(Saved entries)
◆ ◆ ◆ ◆ ◆

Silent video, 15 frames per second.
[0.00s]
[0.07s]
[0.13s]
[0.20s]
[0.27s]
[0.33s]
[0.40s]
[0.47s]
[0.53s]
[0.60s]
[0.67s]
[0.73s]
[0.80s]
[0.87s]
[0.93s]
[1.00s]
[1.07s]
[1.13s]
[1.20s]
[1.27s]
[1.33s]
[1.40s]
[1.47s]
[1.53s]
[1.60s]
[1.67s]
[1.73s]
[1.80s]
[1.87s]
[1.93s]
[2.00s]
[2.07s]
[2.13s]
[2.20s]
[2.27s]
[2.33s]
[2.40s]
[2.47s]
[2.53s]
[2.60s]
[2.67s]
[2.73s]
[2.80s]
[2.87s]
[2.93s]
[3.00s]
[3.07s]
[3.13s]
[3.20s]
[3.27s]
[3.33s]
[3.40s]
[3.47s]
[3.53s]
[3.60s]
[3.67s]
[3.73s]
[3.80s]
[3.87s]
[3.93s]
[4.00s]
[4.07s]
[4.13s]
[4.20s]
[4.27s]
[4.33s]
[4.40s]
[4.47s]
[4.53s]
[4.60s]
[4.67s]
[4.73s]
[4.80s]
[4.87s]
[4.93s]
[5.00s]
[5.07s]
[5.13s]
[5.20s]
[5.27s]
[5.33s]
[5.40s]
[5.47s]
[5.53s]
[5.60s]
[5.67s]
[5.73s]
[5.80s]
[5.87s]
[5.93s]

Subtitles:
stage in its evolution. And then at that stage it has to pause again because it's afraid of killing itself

◆ ◆ ◆ ◆ ◆

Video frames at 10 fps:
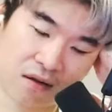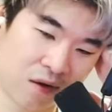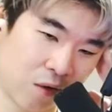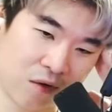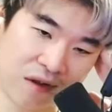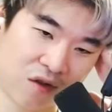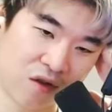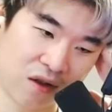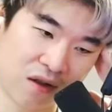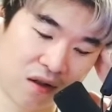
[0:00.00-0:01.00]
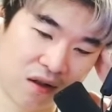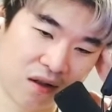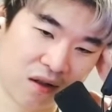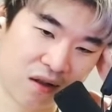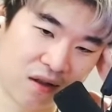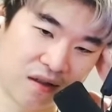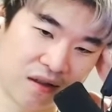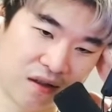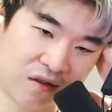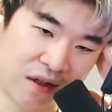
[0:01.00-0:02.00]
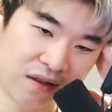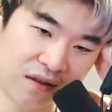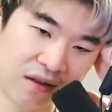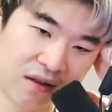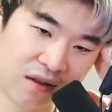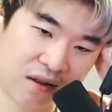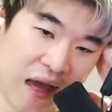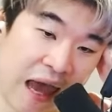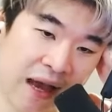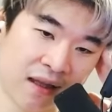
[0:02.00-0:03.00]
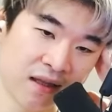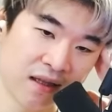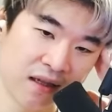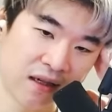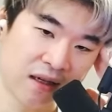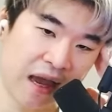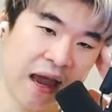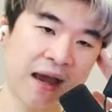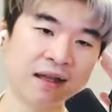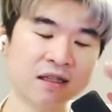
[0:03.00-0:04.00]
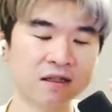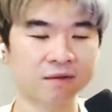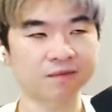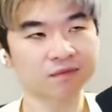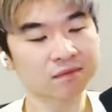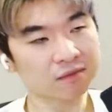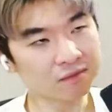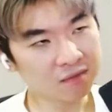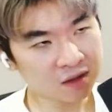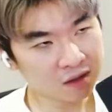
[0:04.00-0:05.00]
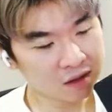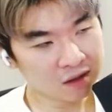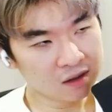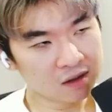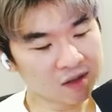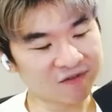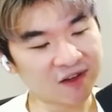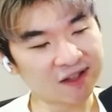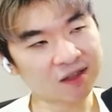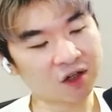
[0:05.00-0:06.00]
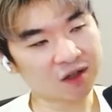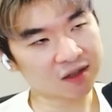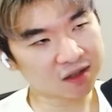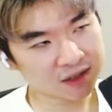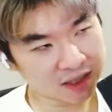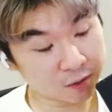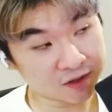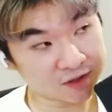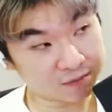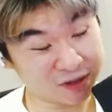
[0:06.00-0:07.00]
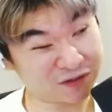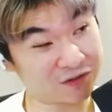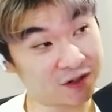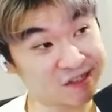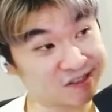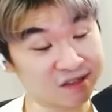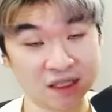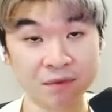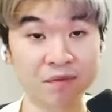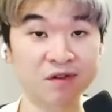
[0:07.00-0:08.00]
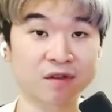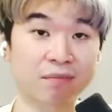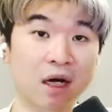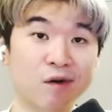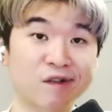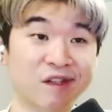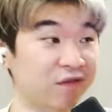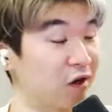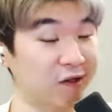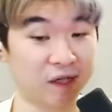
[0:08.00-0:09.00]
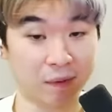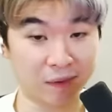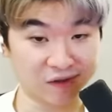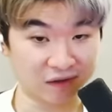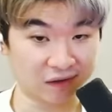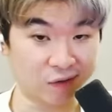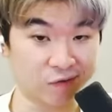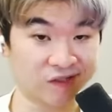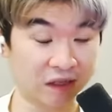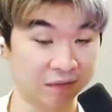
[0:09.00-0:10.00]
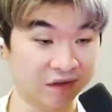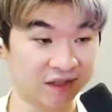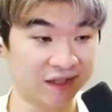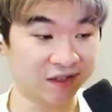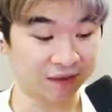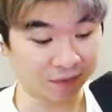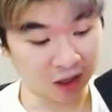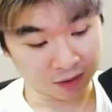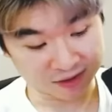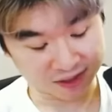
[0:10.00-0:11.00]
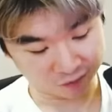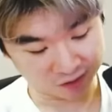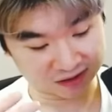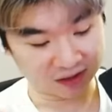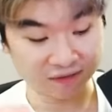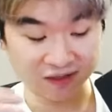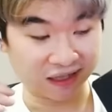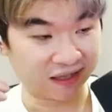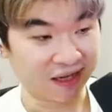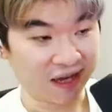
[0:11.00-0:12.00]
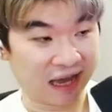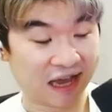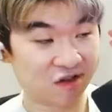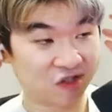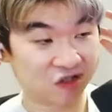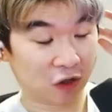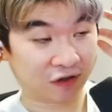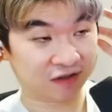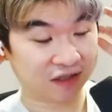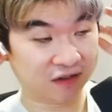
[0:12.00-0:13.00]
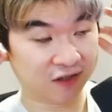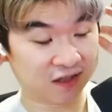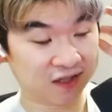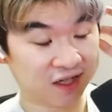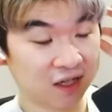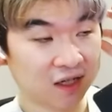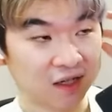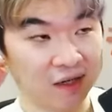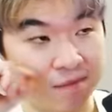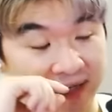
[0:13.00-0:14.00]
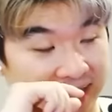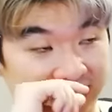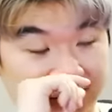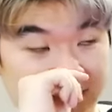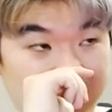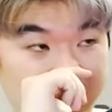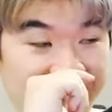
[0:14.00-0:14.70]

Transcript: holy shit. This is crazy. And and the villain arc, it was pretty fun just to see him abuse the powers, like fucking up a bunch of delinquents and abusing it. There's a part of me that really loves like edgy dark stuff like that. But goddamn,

◆ ◆ ◆ ◆ ◆

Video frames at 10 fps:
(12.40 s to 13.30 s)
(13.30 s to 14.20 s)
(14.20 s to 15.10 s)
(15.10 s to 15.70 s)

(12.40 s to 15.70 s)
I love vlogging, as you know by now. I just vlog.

◆ ◆ ◆ ◆ ◆

• [HOW TO COMPLETE THIS TASK]: Only one stretch of the data is wanted: write out exactly the lines from the one holding "[0:02.00-0:03.00]" through the one holding "[0:14.00-0:14.70]", both included, without the pictures.

• [EXERCISE OUTPUT]:
[0:02.00-0:03.00]
[0:03.00-0:04.00]
[0:04.00-0:05.00]
[0:05.00-0:06.00]
[0:06.00-0:07.00]
[0:07.00-0:08.00]
[0:08.00-0:09.00]
[0:09.00-0:10.00]
[0:10.00-0:11.00]
[0:11.00-0:12.00]
[0:12.00-0:13.00]
[0:13.00-0:14.00]
[0:14.00-0:14.70]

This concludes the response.